● Exercise aim
Please retype the records below exactly as they appear, leaving out every picture.

● Provided information
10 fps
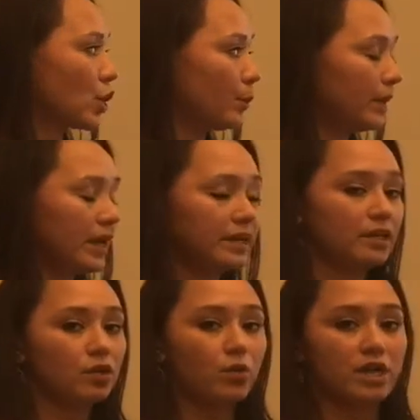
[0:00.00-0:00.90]

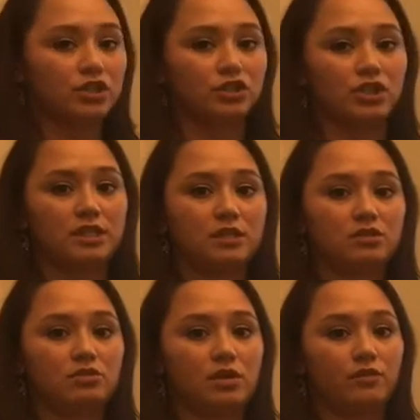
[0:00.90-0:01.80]
open-ended
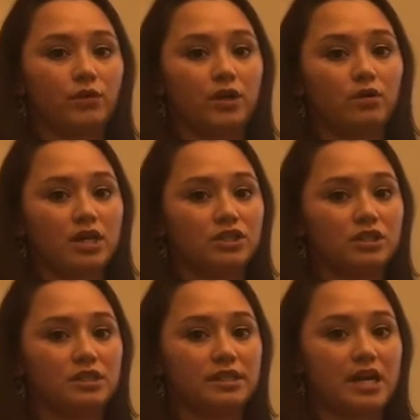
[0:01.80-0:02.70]
questions, avoid
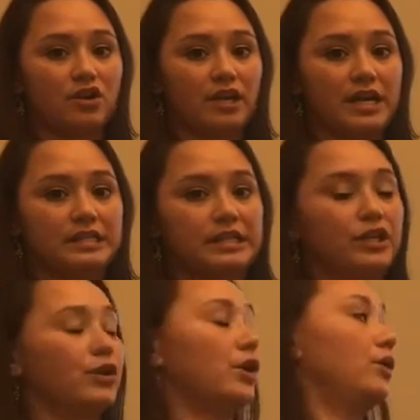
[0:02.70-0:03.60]
questions that are yes
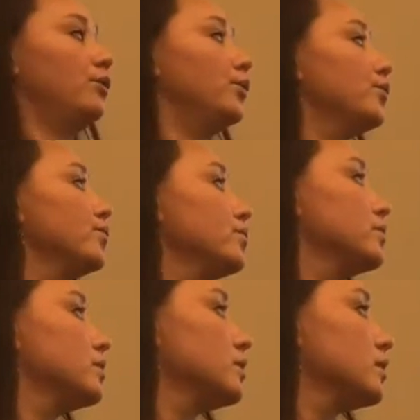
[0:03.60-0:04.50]
and no,
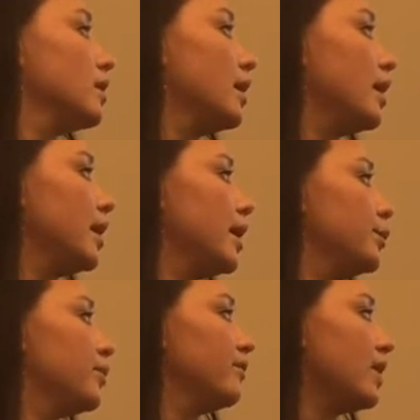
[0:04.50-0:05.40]

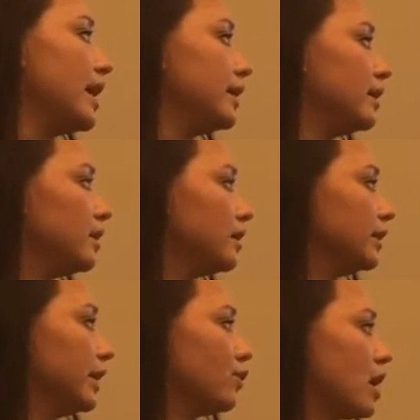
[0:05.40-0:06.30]
and provide a
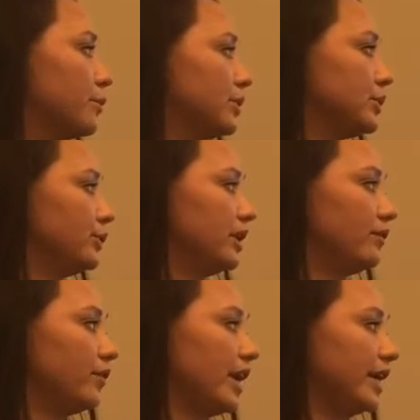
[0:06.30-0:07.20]
later opportunity
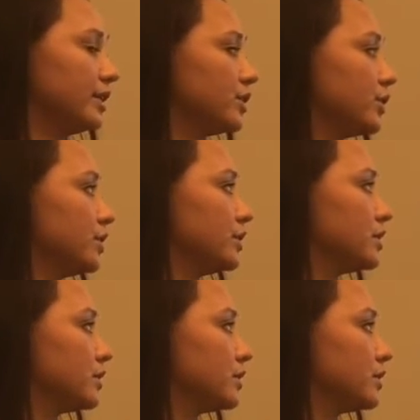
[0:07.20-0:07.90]
for answers.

● Finished task
10 fps
[0:00.00-0:00.90]

[0:00.90-0:01.80]
open-ended
[0:01.80-0:02.70]
questions, avoid
[0:02.70-0:03.60]
questions that are yes
[0:03.60-0:04.50]
and no,
[0:04.50-0:05.40]

[0:05.40-0:06.30]
and provide a
[0:06.30-0:07.20]
later opportunity
[0:07.20-0:07.90]
for answers.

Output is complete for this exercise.